Dalla Lombardia alla Sicilia, sono migliaia i cuochi social disseminati lungo lo stivale, a testimoniare il diffondersi, anche in Italia, di una tendenza che a livello internazionale è già popolare. C’è chi vorrebbe aprire un ristorante vero, un giorno, ma sa che come molte altre, in Italia, quella della ristorazione è una strada in salita. “Sì, ci sono parecchi cuochi o aspiranti tali sui siti di social cooking – spiega Antonello Riva, executive chef romano – perché questo paese è il peggiore per intraprendere un’attività imprenditoriale, la burocrazia è un vero e proprio muro quasi insormontabile, e quindi cercano una strada alternativa”.

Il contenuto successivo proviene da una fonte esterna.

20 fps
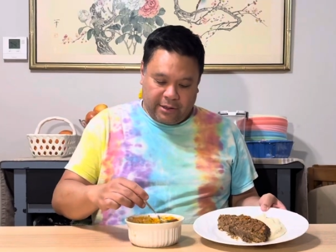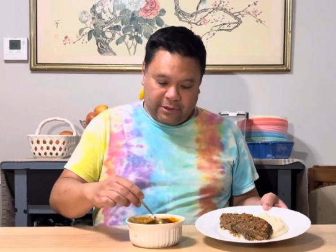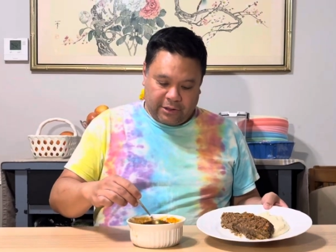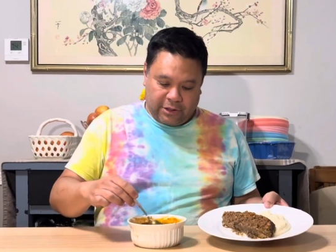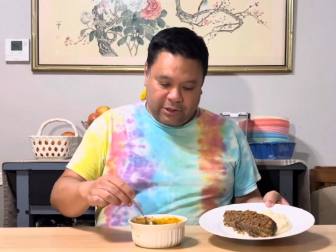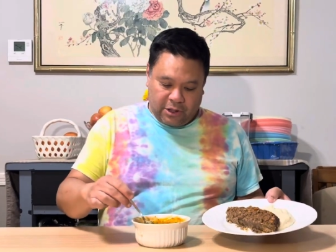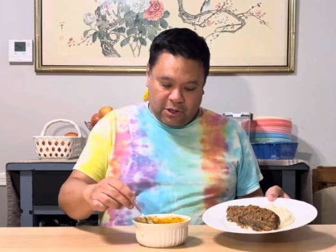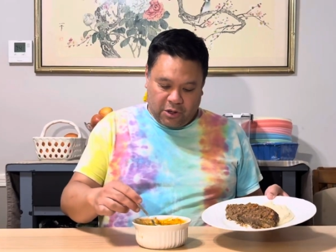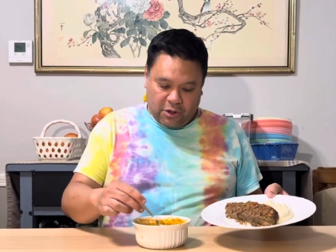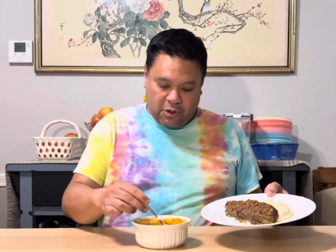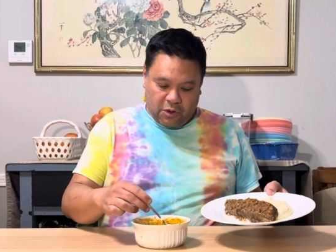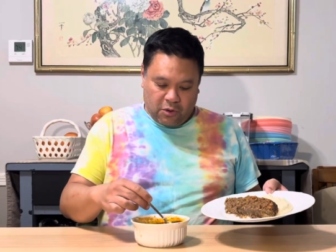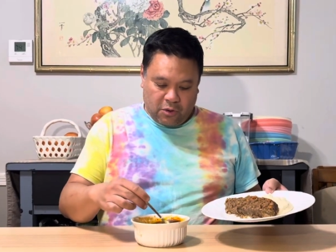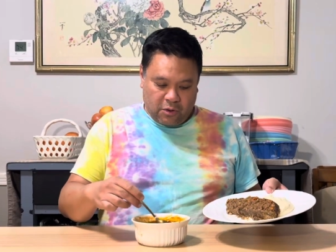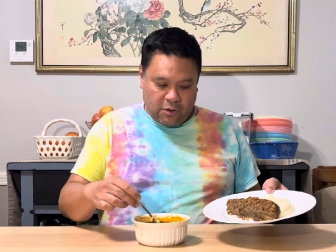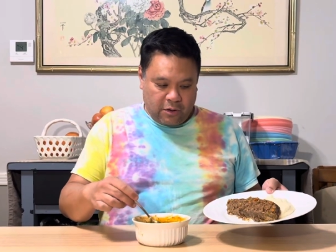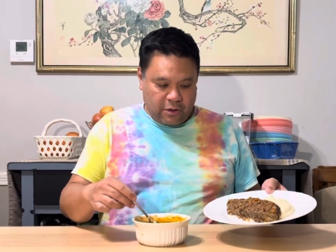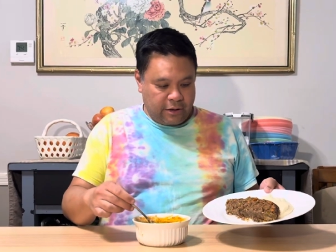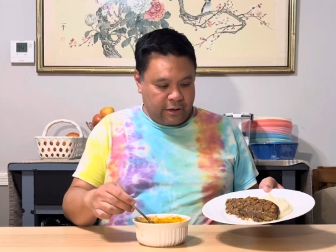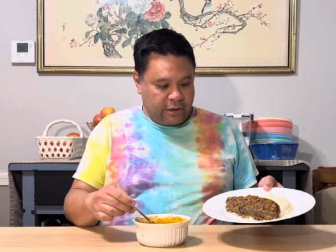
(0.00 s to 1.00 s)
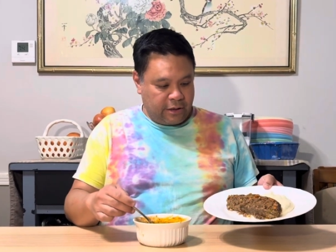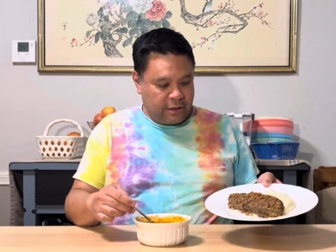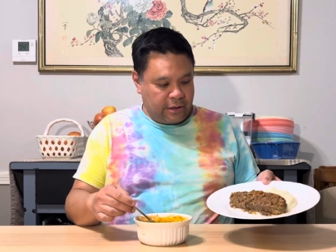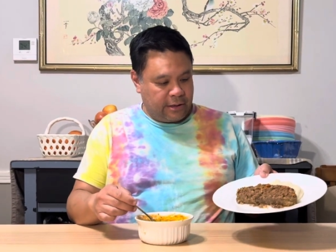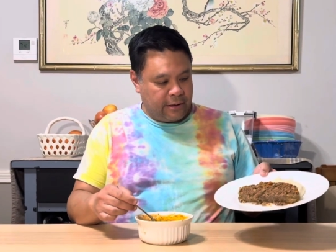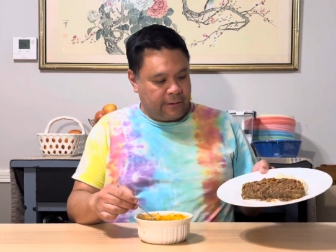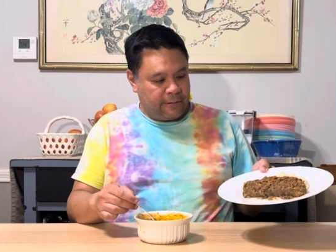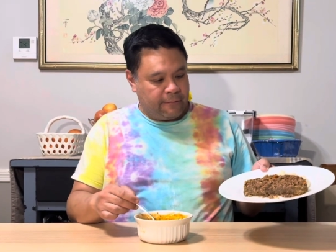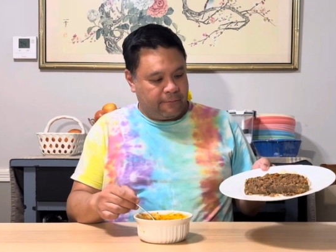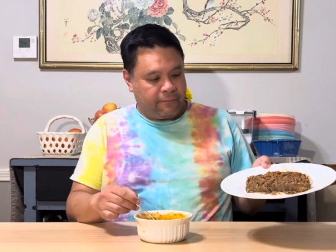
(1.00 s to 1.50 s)
so
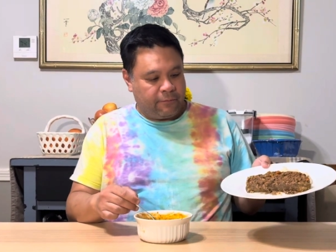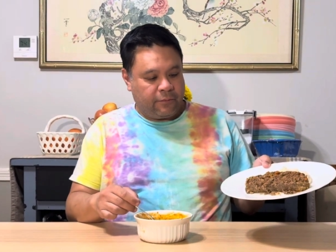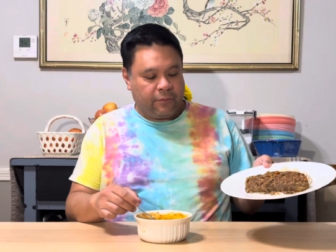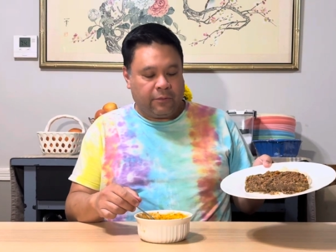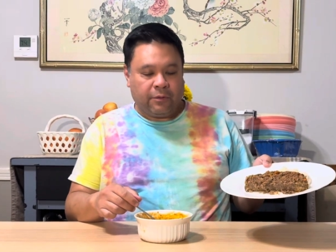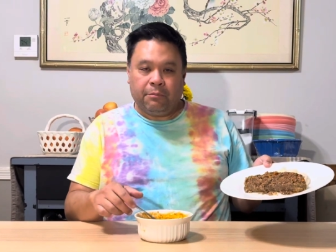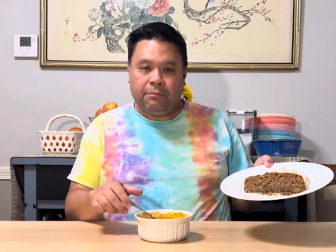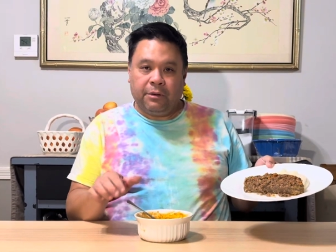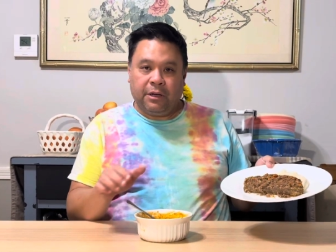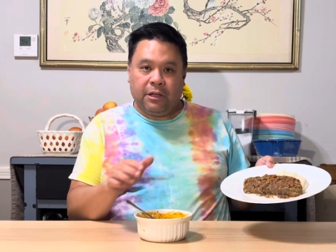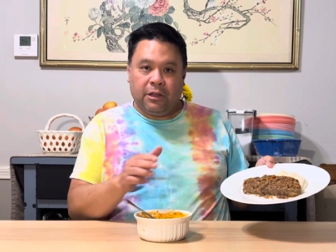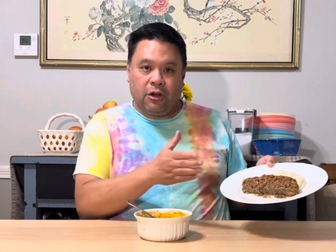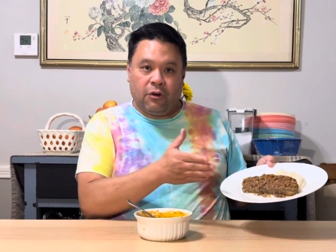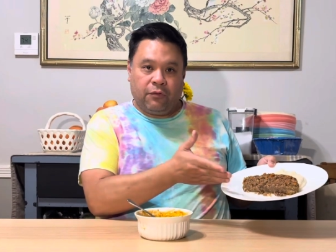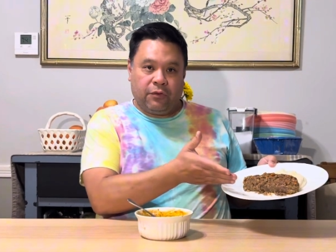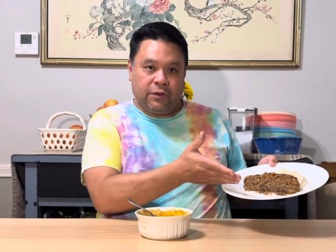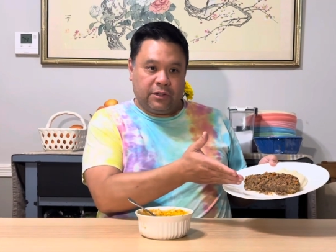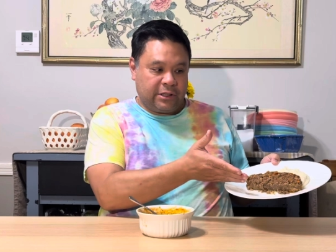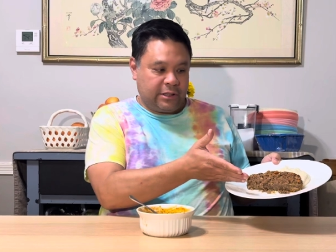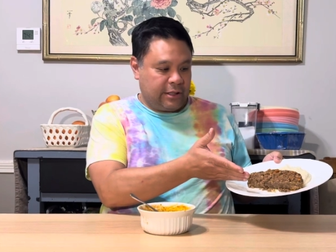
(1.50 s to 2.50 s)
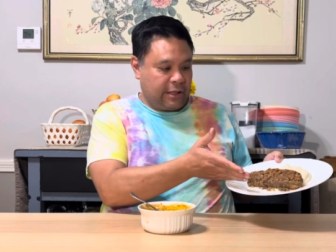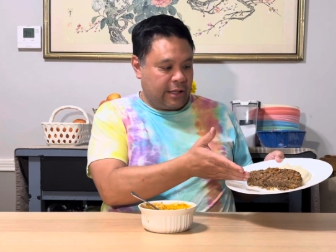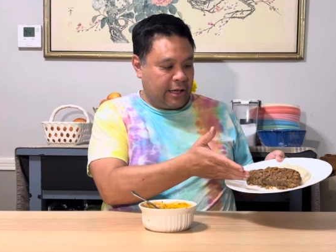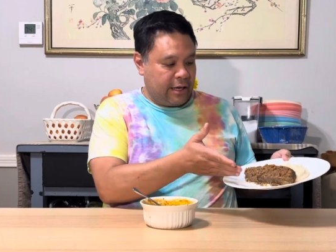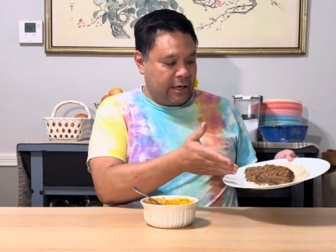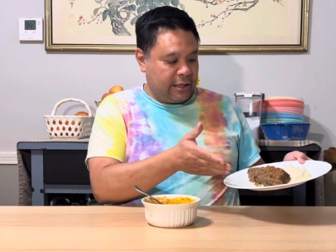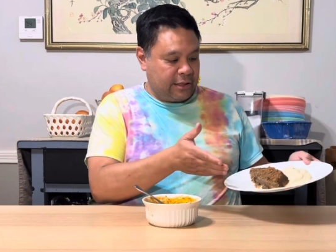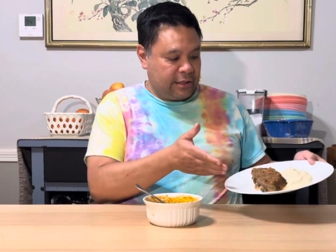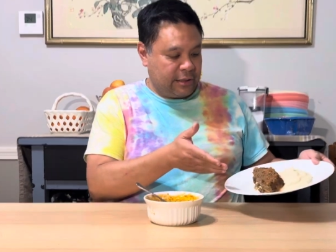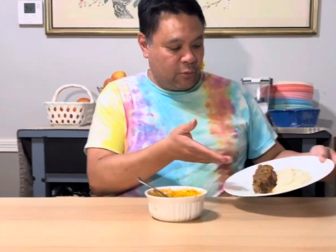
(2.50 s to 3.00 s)
meatloaf is
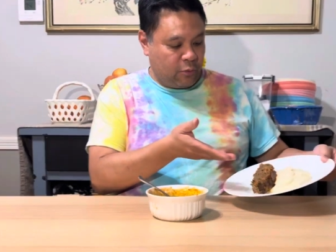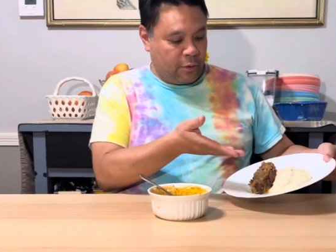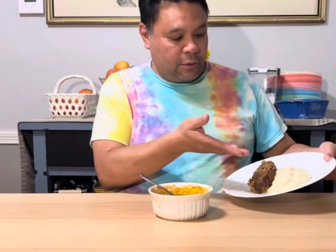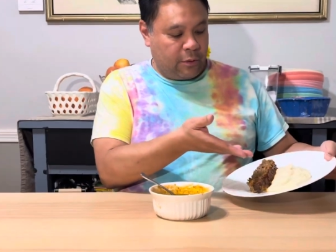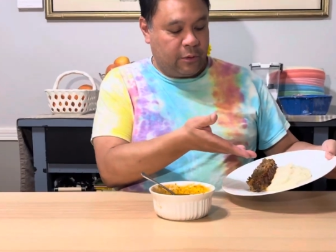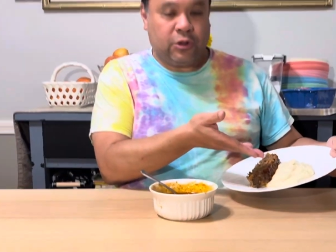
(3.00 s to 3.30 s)
sliced. I'm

“Sì, ci sono tanti cuochi sui siti di social cooking, perché questo paese è il peggiore per intraprendere un’attività imprenditoriale, la burocrazia è un vero e proprio muro quasi insormontabile. Quindi si cerca un’alternativa”

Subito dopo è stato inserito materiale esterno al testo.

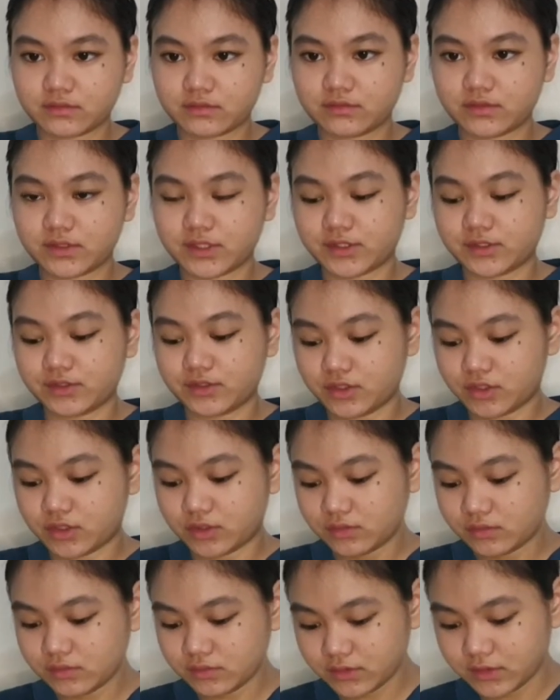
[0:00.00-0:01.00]
There you
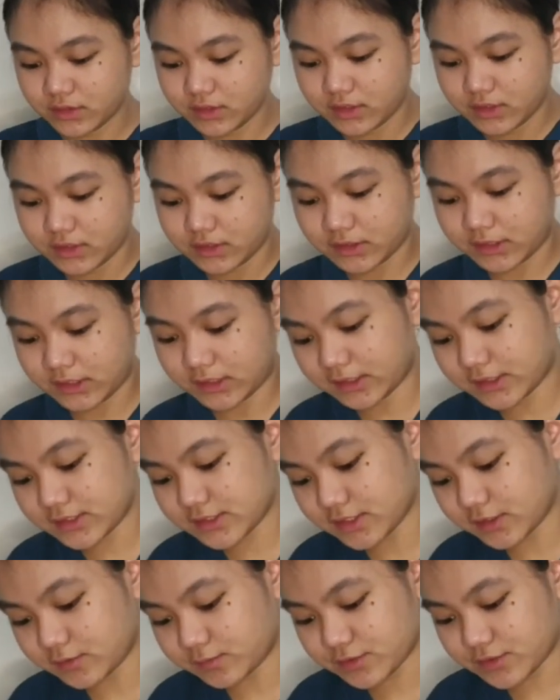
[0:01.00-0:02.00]
go. Then let's
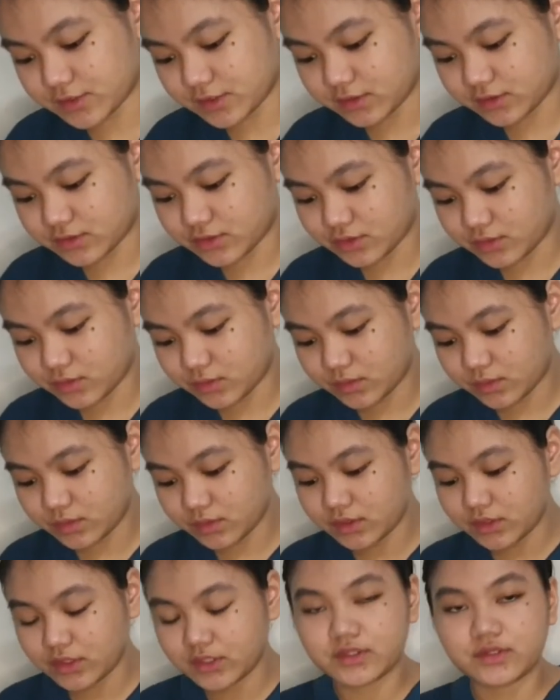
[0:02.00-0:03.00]
now proceed
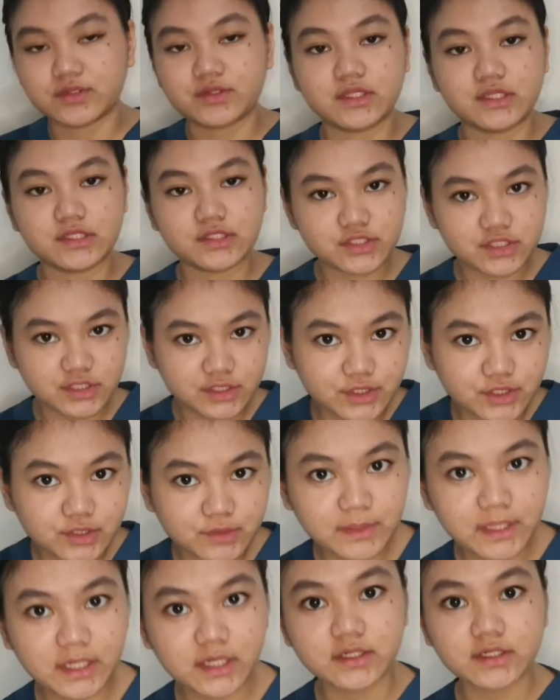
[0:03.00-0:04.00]
to the
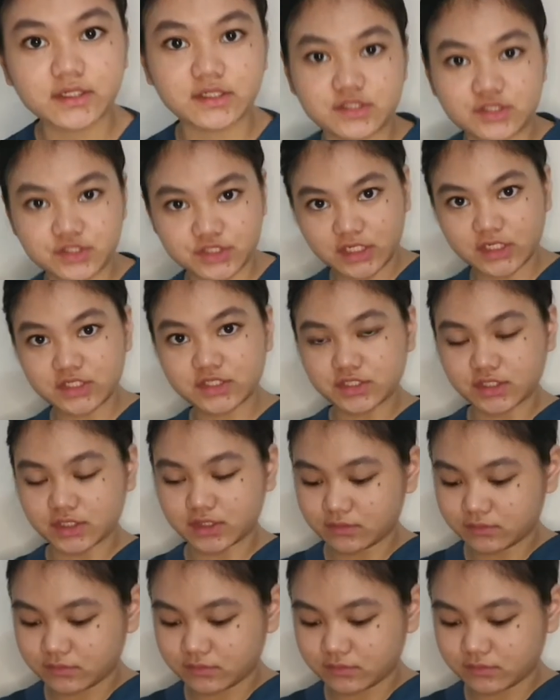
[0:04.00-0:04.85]
intradermal injection.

E poi c’è la studentessa che cucina per contribuire alle spese dell’università, la casalinga che desidera mettersi in gioco, la coppia, o il single, che cerca un modo per allargare il proprio giro di conoscenze. “Per alcuni è un hobby, per altri un lavoro – riassume Laura, 43 anni, di Fiumicino, che nel suo menù inserisce anche le linguine all’astice – io ho iniziato da pochissimo, e sto sperimentando. Vedremo, ho già molte idee”. “La cucina è la mia passione, vengo da una famiglia di ristoratori e le grandi tavolate sono nel mio dna – racconta Teresa, campana d’origine e fiorentina d’adozione – a casa mia ciascuno porta il vino, un modo per far sentire gli ospiti a proprio agio, come se andassero a casa di amici. C’è sempre un bel clima, e credo che come Blabla car o Airbnb, questa novità prenderà piede”.